Un réglage du point blanc à 6500 K (préréglage D65) et de la luminosité entre 100 et 120 cd/m² constitue une bonne base pour retoucher ses images dans des conditions acceptables. Il s'avère aussi adapté aux travaux généralistes. 6500 K et 120 cd/m² sont d'ailleurs bien souvent les valeurs recommandées par les logiciels.

Les suggestions de la rédaction

Si la version du produit d'étalonnage que vous choisirez permet de personnaliser les réglages, il est bien évidemment possible d'étalonner votre écran à l'aide de valeurs intermédiaires. Selon votre besoin, votre goût et le niveau d'éclairage de la pièce, vous pouvez également essayer une température de couleur à 5800 K et un niveau de luminance entre 90 et 100 cd/m² (voire 6000 K et 100 à 110 cd/m², paramétrage moins usuel, mais susceptible de mieux convenir, notamment en fonction des caractéristiques natives de l'écran).

Attention, une pièce dont le niveau d'éclairage varie régulièrement du tout au tout ou est trop lumineux reste inadaptée à la retouche d'images. C'est le cas d'une pièce soumise à la lumière directe du soleil le matin ou dans l'après-midi : dans ce cas, fermez les volets ou tirez au moins des rideaux, et allumez un éclairage diffus pour "régulariser" la luminosité de la pièce au long de la journée.

Chez Datacolor, seule la version Spyder4Elite au sommet de la gamme autorise la sélection illimitée de la température de couleur, dont 5500 K et 6000 K.
Quant à X-Rite, le logiciel ColorMunki Display propose les valeurs prédéfinies : 5000, 5500, 6500 et native en mode avancé. Seul i1Profiler accompagnant le colorimètre i1Display Pro offre la sélection illimitée du point blanc.

réglage écran OSD SpectraView 272
Pour étalonner correctement son écran, il faudra passer par les sympathiques menus OSD...

Aucun des paramètres sélectionnés pour définir le calibrage ne devra être modifié par la suite (jusqu'à la procédure d'étalonnage suivante) sous peine d'invalider le profil établi en fonction.

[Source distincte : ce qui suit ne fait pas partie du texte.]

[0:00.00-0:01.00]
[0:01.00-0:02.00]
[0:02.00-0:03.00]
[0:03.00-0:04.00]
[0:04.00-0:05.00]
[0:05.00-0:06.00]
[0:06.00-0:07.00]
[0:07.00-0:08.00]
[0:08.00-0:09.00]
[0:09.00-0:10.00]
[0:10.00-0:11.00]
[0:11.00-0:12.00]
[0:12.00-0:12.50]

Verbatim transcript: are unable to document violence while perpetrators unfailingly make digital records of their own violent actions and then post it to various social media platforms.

Pour clore ce bref chapitre consacré au choix des paramètres d'étalonnage, mieux vaut éviter qu'ils  soient trop éloignés des niveaux natifs de l'écran, au risque d'astreindre la carte graphique à gérer des corrections (généralement sur 8 bits seulement) trop importantes et, en conséquence, parfois susceptibles de se révéler aléatoires.

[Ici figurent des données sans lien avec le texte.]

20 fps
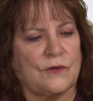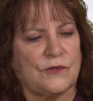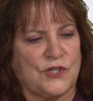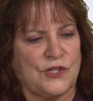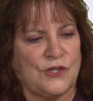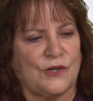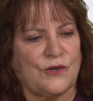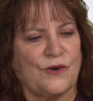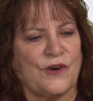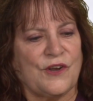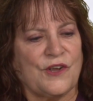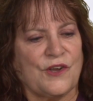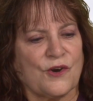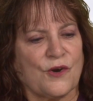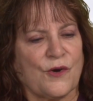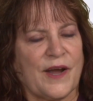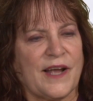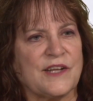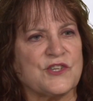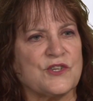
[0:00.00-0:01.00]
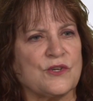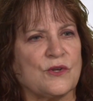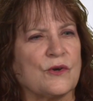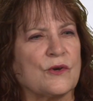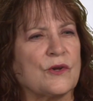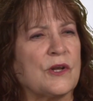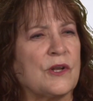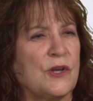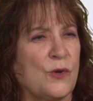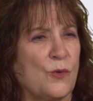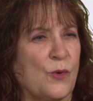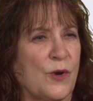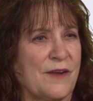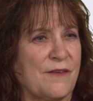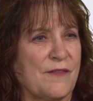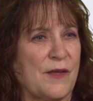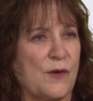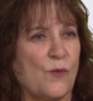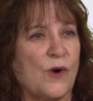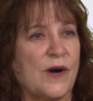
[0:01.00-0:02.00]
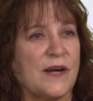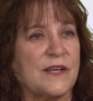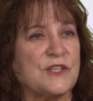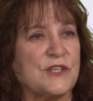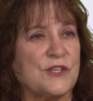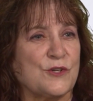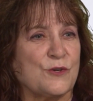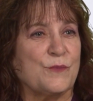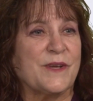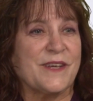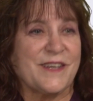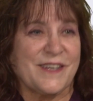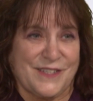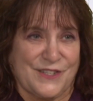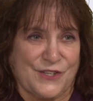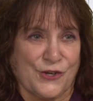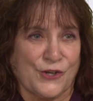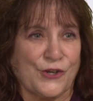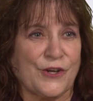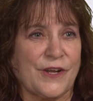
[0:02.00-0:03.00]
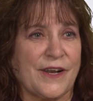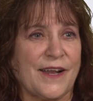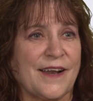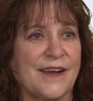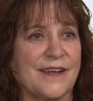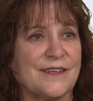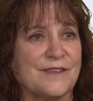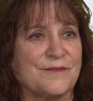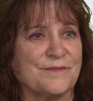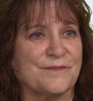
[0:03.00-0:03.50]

children and your grandchildren can do whatever they want to do because they're good at it.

Indépendamment des réglages température de couleur et luminance, la valeur Gamma recommandée est 2,2, y compris sur les ordinateurs Apple (à partir de la version 10.6 de Mac OS X).
L'utilisateur peut également décider de prendre en compte la manière dont il exploitera majoritairement ses photos : plutôt en les visualisant sur écran(s), en les tirant sur papier via son imprimante personnelle, etc. Dans ce dernier cas par exemple, la concordance entre l'affichage écran et le rendu "natif" de l'imprimante - avec un papier constructeur et son profil attitré - peut devenir une priorité.

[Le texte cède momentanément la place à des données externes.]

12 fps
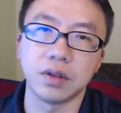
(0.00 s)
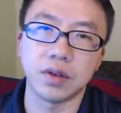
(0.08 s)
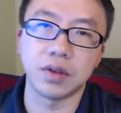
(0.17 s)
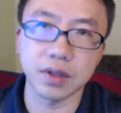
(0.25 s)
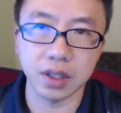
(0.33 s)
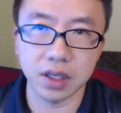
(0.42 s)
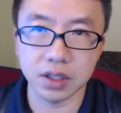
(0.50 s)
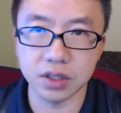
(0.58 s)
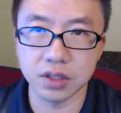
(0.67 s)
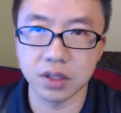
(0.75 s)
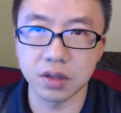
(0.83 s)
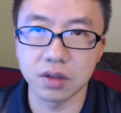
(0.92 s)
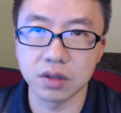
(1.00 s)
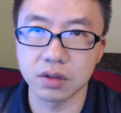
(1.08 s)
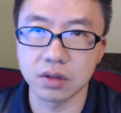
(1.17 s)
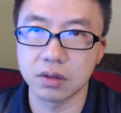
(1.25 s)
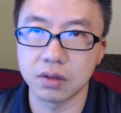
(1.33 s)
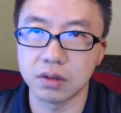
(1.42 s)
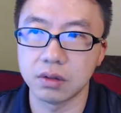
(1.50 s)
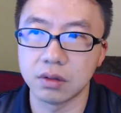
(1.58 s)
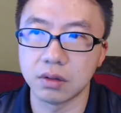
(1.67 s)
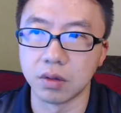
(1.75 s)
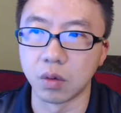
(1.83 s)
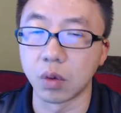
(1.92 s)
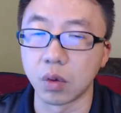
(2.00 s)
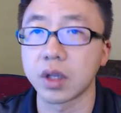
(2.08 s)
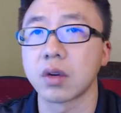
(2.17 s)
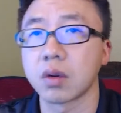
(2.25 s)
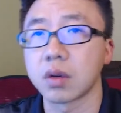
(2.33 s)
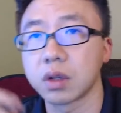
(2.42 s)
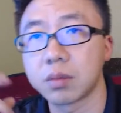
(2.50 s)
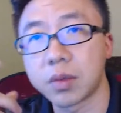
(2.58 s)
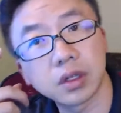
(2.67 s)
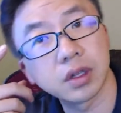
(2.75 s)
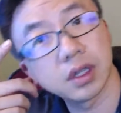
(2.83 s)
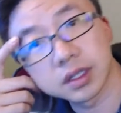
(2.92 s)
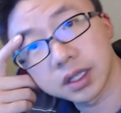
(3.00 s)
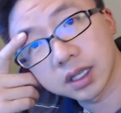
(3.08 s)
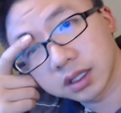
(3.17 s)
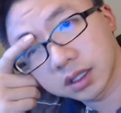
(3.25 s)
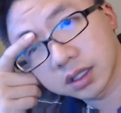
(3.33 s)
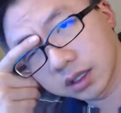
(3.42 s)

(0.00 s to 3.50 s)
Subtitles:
If you have the connections to go into, or you can court on the market like that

D'autres considérations restent à développer, comme le rendu des couleurs, la conformité dans les ombres, les conditions d'observation de l'écran, la création et la gestion de profils pour différentes utilisations... mais pour l'heure, la réponse à la question initiale se doit de conserver son caractère volontairement simplifié.